From the discussion in that doc, it looks like this functionality has been broken for a while (originally flagged by Jen and confirmed by Matt). Since nothing reads from this at the moment, seems safe to leave for a future build in Phoenix right?

[weerd]

Yeah, I wasn't sure if it's something we wanted to fix while we're at it, moving forward. I'm fine with postponing for now and address in Q1 2019 or whatevs.

[DFurnes]

Alright, I'm going to mark this as closed! 🔨We can open new issues if we find any other bugs.

Some final stats:

• We've reduced our generated VCL from 4,450 lines to 1,474 lines.
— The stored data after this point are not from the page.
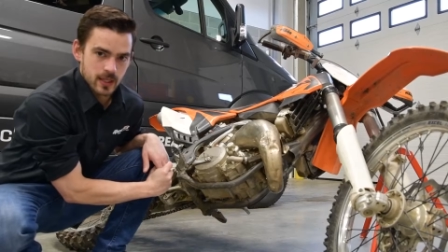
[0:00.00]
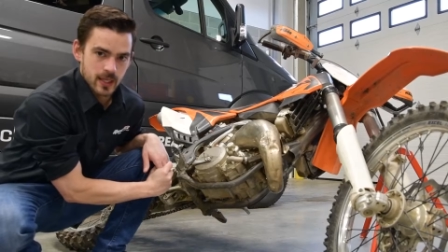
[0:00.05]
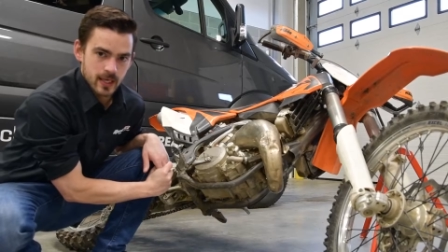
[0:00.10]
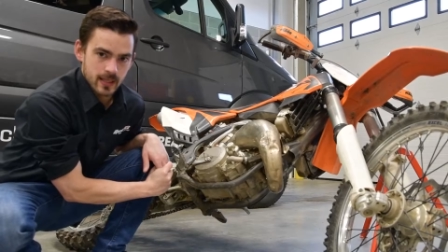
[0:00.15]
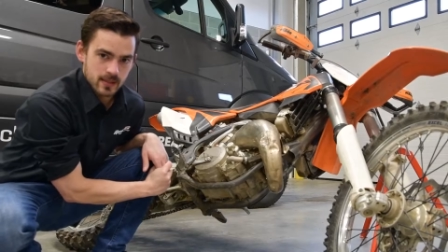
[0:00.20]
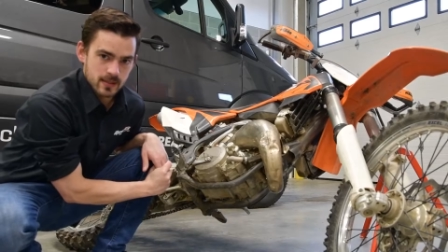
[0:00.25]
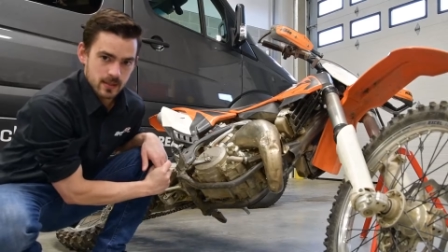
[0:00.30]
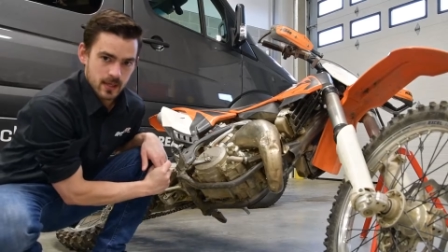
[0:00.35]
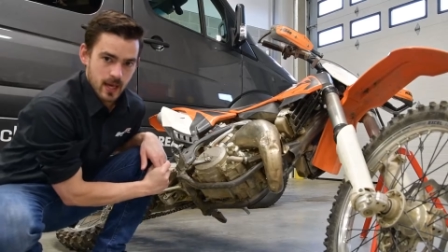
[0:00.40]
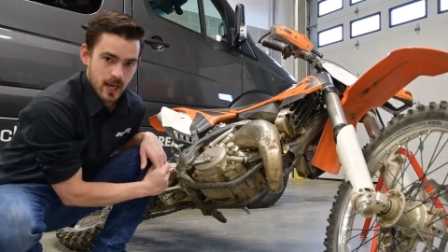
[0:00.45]

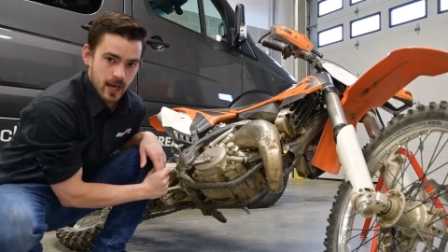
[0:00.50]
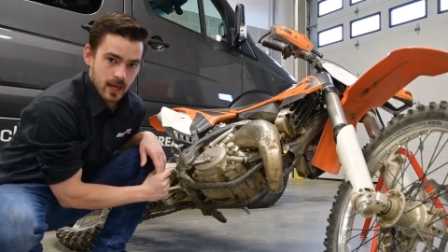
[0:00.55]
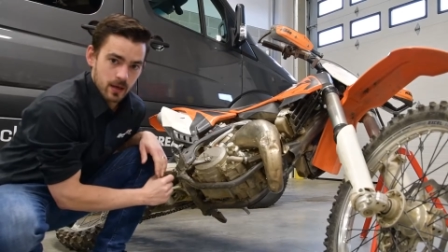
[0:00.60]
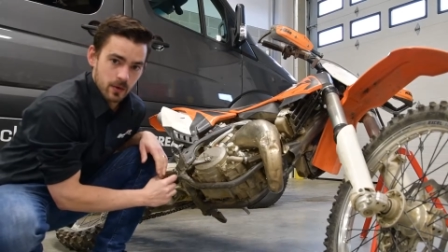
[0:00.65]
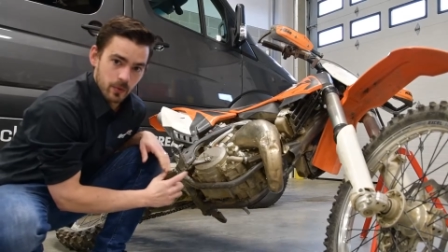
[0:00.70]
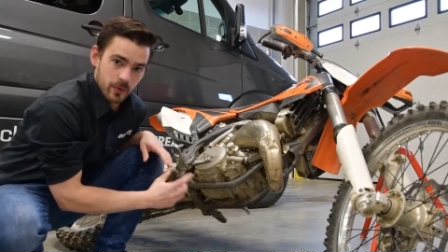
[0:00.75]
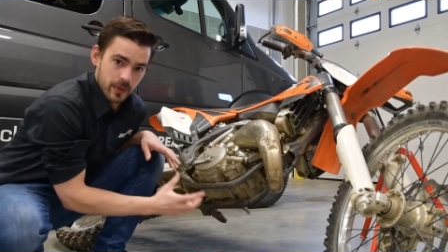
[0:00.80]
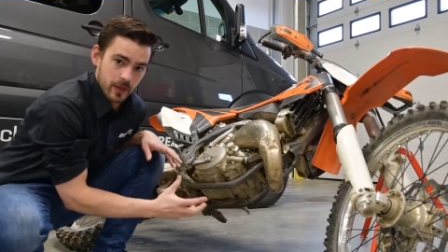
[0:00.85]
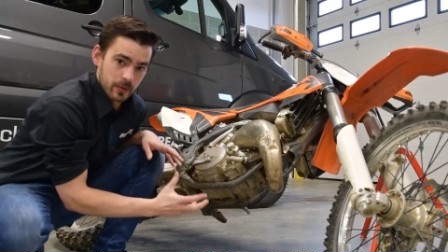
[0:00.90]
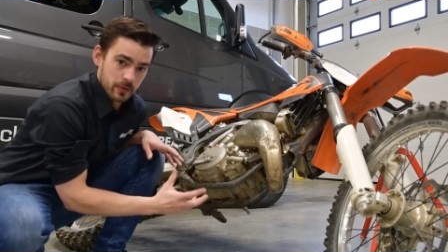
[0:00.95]
that scanner
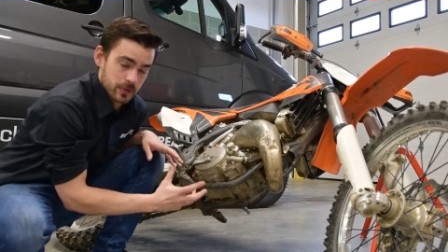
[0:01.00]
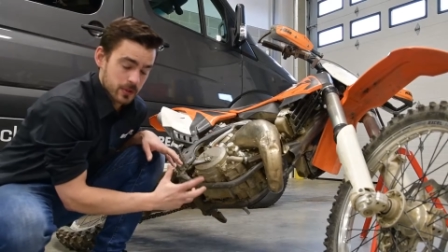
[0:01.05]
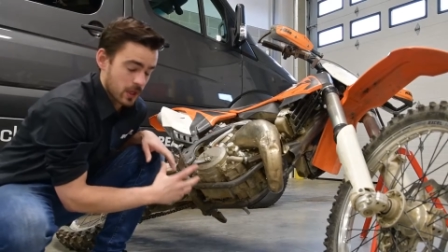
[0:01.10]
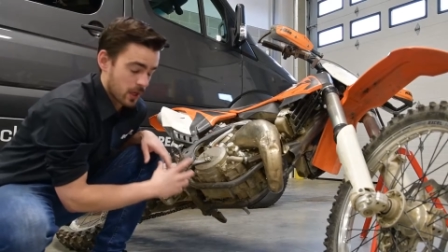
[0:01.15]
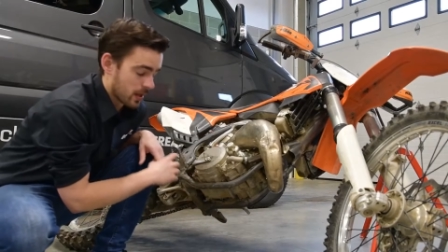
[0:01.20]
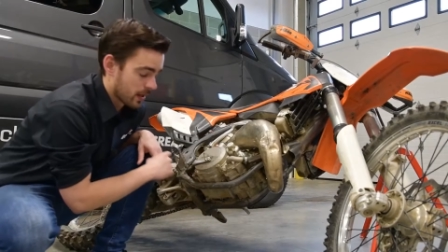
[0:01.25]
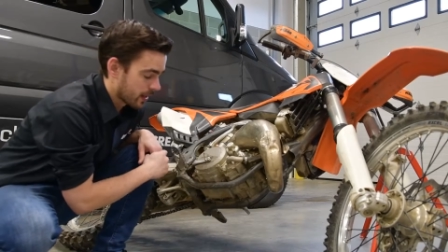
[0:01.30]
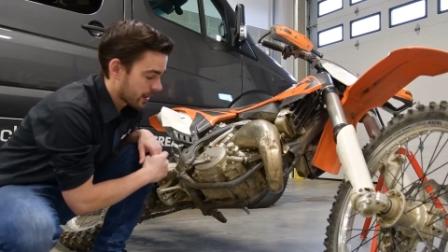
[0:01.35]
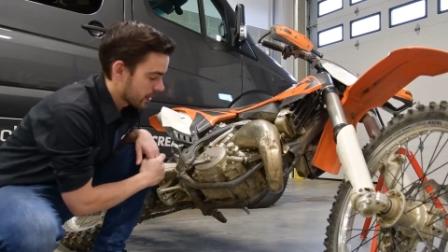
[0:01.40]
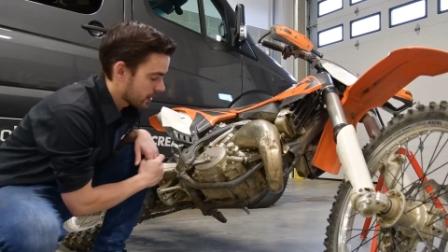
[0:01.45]
without
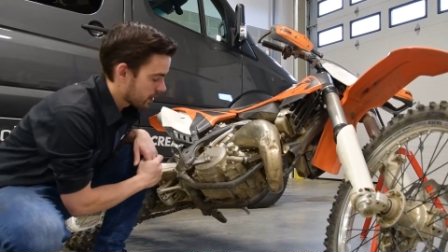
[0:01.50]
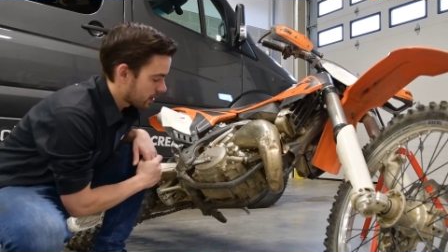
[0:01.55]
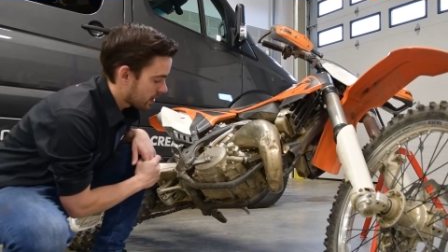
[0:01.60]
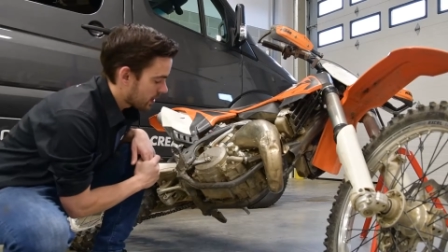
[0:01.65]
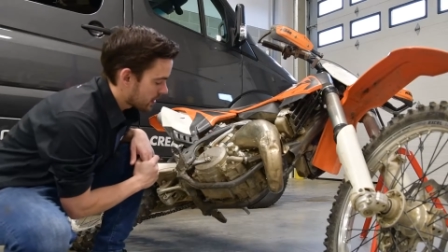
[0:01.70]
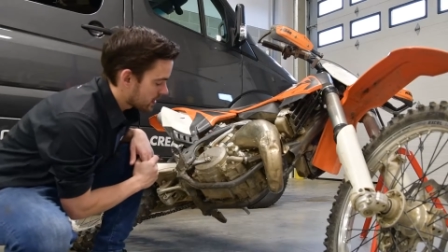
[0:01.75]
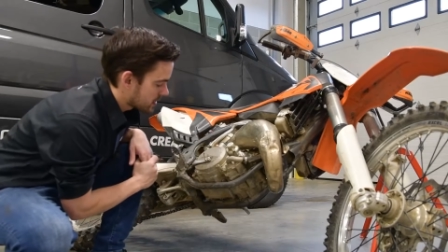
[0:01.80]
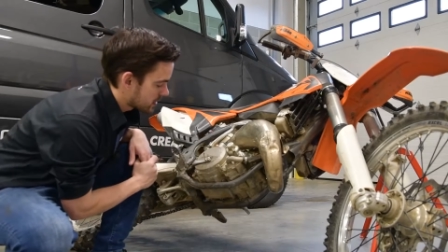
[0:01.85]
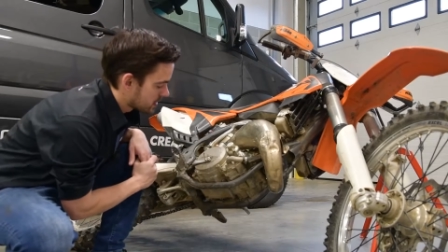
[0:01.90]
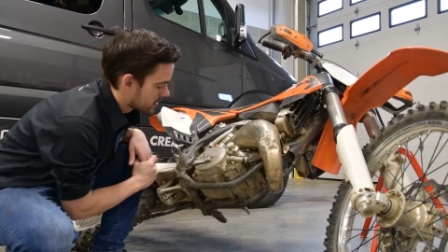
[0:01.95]
targeting
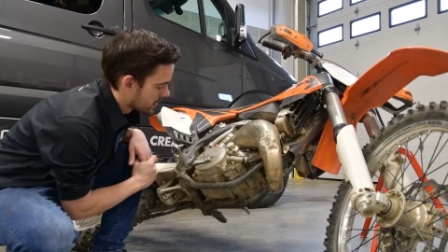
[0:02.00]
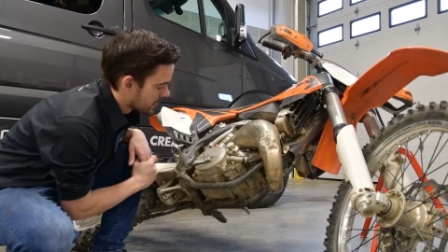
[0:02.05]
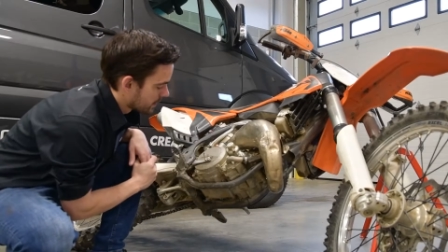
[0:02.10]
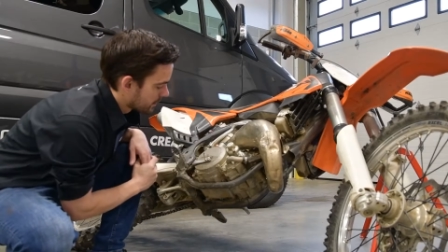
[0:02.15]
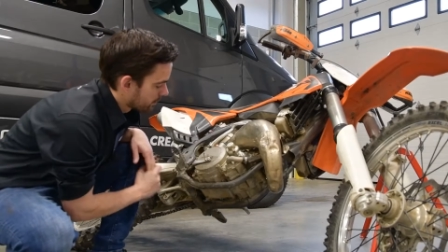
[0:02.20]
dots.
That's 33% of it's original size.
• We've reduced the number of domains on the frontend property from 11 to 1. This was a result of removing domains that should be redirects (like uk.dosomething.org) and things that aren't domains that we serve with Fastly (like ds-phoenix-production.herokuapp.com, since we don't own herokuapp.com nor have it's DNS pointed to Fastly).
  • And we reduced the number of custom headers from 25 to 2 by removing hard-coded redirects that can be managed with Aurora now, and conditions from 48 to 1.
  • Most importantly, we no longer have to manually route individual paths to Phoenix, which we'd done for 257 unique paths and was a pretty consistent time-sink for folks on the product team.